Ее киска блестит от возбуждения, и я легко ввожу в нее средний палец, ее тугие стенки сжимают меня, когда я погружаюсь глубже, затем перестаю кружить вокруг ее клитора и заменяю большой палец ртом.

Я напротив нее, посасывая ее клитор, и ее бедра снова слегка двигаются, раскачивая ее киску навстречу моему языку и пальцу. Я добавляю второй палец, загибая их внутри нее, пока я щелкаю языком.

Восхитительно, именно так, как я помню. Я трахаю ее пальцами, посасывая, покусывая, разминая член о ее неподвижную ногу. Она тихонько вскрикивает, пропитывая мою руку своим возбуждением, и я останавливаюсь, услышав, как вода переливается через бортик ванны.

Вздохнув, я вытаскиваю из нее пальцы и встаю на колени, выключая кран и спуская часть воды в канализацию.
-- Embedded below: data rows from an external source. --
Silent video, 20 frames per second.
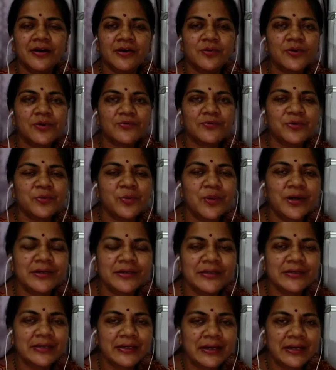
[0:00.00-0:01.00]
everyone
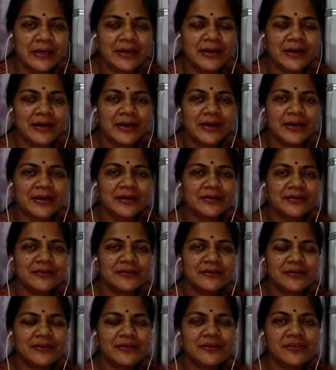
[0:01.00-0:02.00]

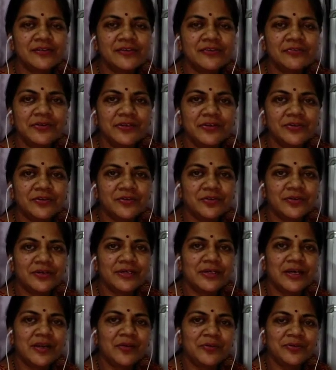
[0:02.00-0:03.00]
and in this video
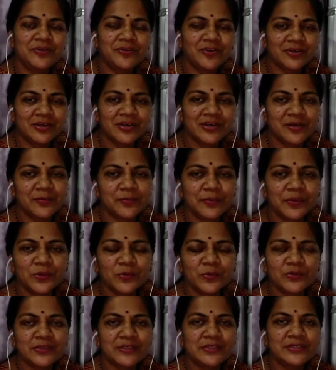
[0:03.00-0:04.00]
today I'll be talking
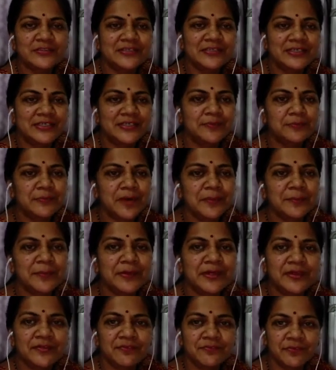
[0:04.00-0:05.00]
about gene
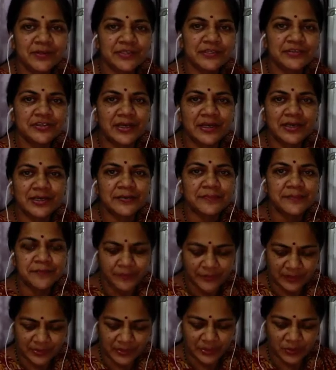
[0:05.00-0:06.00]
mapping in fungi
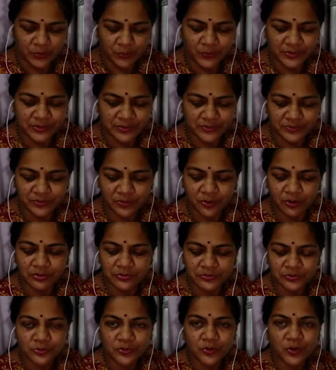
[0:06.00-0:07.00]
which is
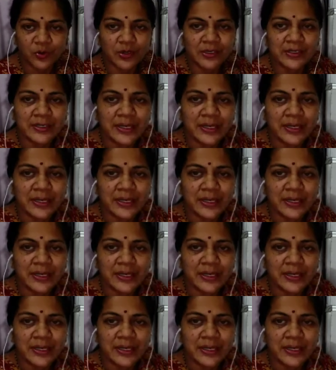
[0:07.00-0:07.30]
also called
Моя злость не знает границ, потому что я хочу разбить ванну за то, что она нам помешала.

Я расстегиваю ремень и освобождаю свой член, сжимаю в кулаке его основание и провожу по нему пальцем, наблюдая, как на ее бедрах появляется влага, как ее дырочка зовет мой член, умоляя вернуться домой.

Мои яйца тяжелеют, требуют разрядки, и я снова глажу себя, мой пирсинг скользит по моей ладони, когда я подношу головку члена к ее киске, задыхаясь, когда я проталкиваюсь в нее.

Блять.

Она такая чертовски тугая - ее киска сжимает меня, как гребаный кулак.

Я сделаю так, чтобы он вошел, думаю я про себя, проталкиваясь чуть глубже.